Practice Asking Three Good Questions

Good questions can help children think about problem-solving and inspire independent thinking in kids. They are divided into three: fact-based, preference-based, and judgment-based questions.

  1. Fact-based questions use 5Ws and 1H (who, what, where, when, why, and how) to let children think about the possibilities and see the full picture. For example: Why did this happen? Where did this take place?  and Who is responsible for this?. The clearer the facts are, the easier to find the corresponding solutions.
  2. Preference-based questions are related to children’s viewpoints and opinions. For example: Which part of today’s show is your favorite? or What do you think about vegetables? After they answer, ask why as a follow-up question to let children think deeper and explain their own view.
  3. Judgment-based questions need more reasoning and are more challenging. For example: How would you save this potted plant? or How would you build a sandcastle? Through reasoning, children will learn that there is not only one answer. What’s more important is that children can develop a sense of responsibility for their own decisions.

Conduct In-depth Discussions on Topics

Conducting in-depth discussions is an optimal way to develop the brain. Discussions rely on interacting with others, exchanging information and ideas. Through discussions with children, they will get to know other perspectives, which can be used as the foundation to refine their own opinions, and also motivate deeper thinking, brainstorming, and conceiving a whole new perspective.

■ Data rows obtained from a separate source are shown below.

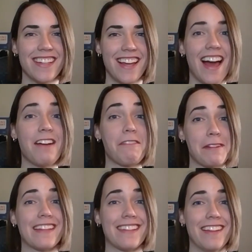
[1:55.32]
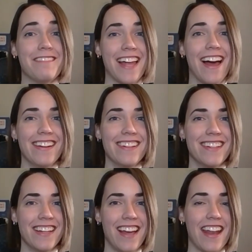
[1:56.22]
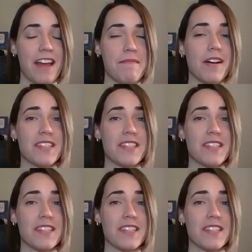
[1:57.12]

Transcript: I really love that. And I'm also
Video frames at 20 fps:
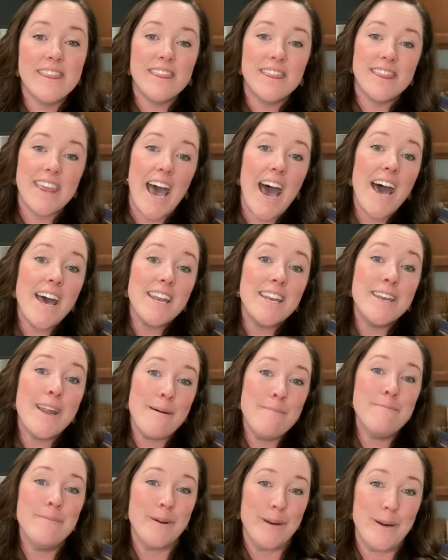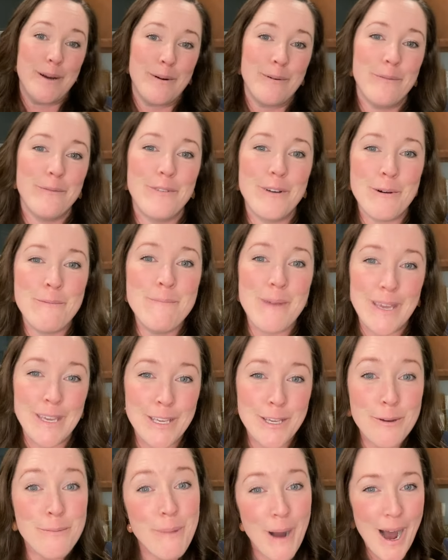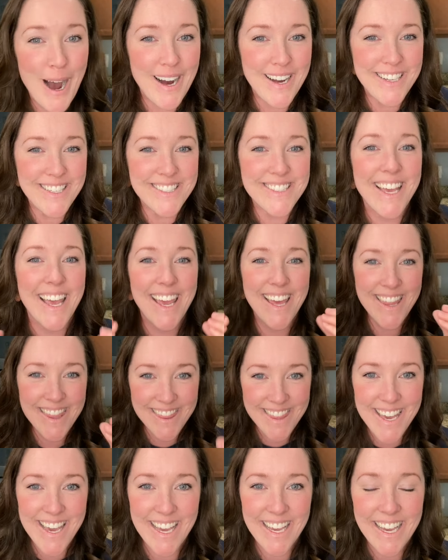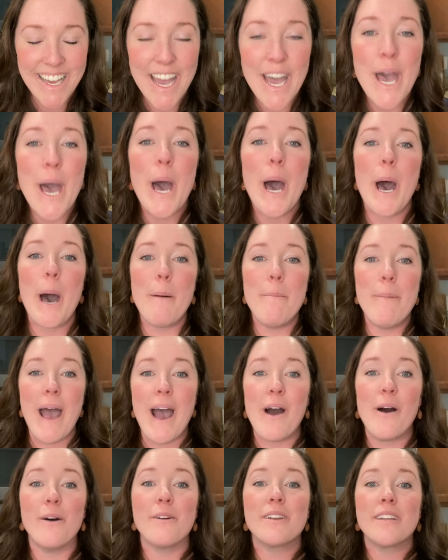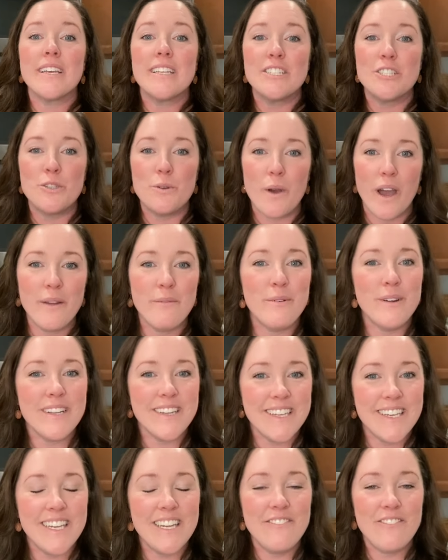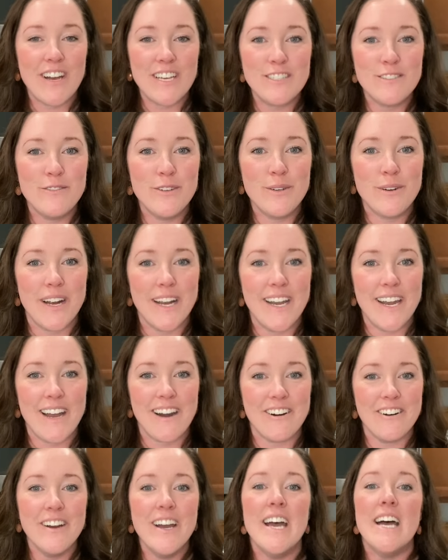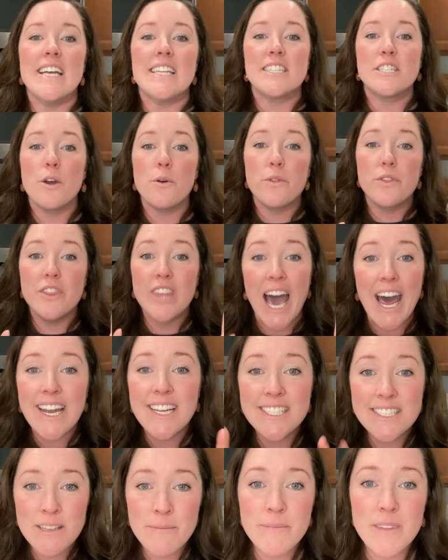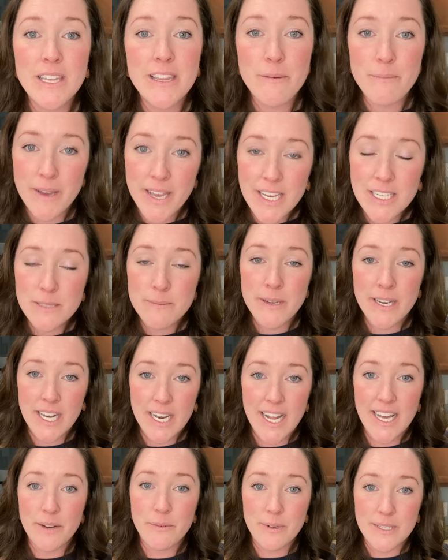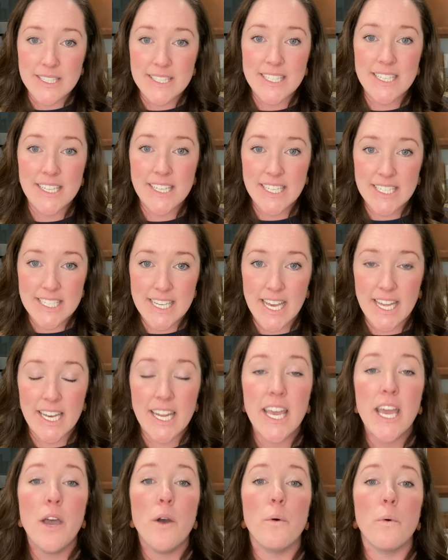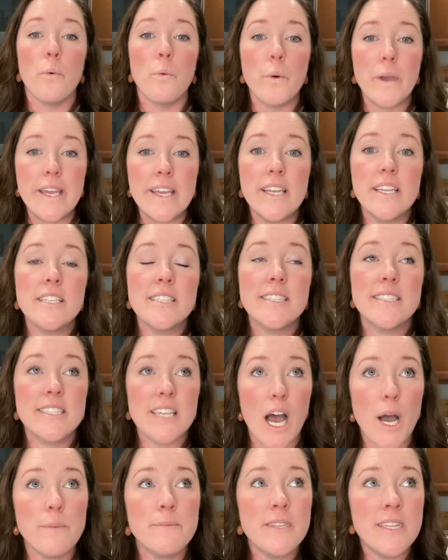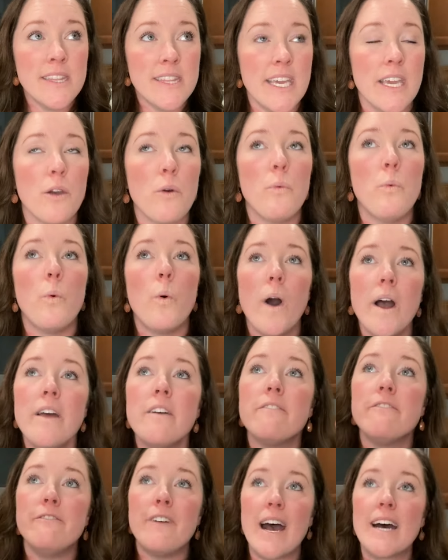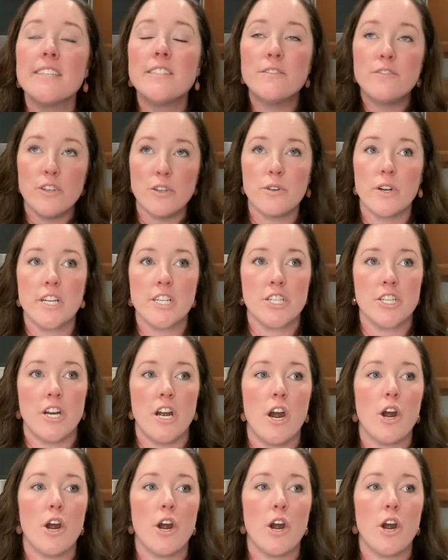that number will make you pause and think about do I really need fast food right now? So that is something that my husband and I recently did. We stopped and think, what fast food restaurant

As an example: When a child asks, Why did dinosaurs go extinct? We can say, I think it was due to extreme climate. What do you think? Is there any scientific evidence? Increasingly deeper dialogues can compel children to think, stimulate children’s curiosity, and drive children to support their ideas by seeking new information. As children experience more and more of these in-depth discussions that prompt them to take initiative when learning, they will inevitably become more willing to think independently, exploring solutions for problems by themselves.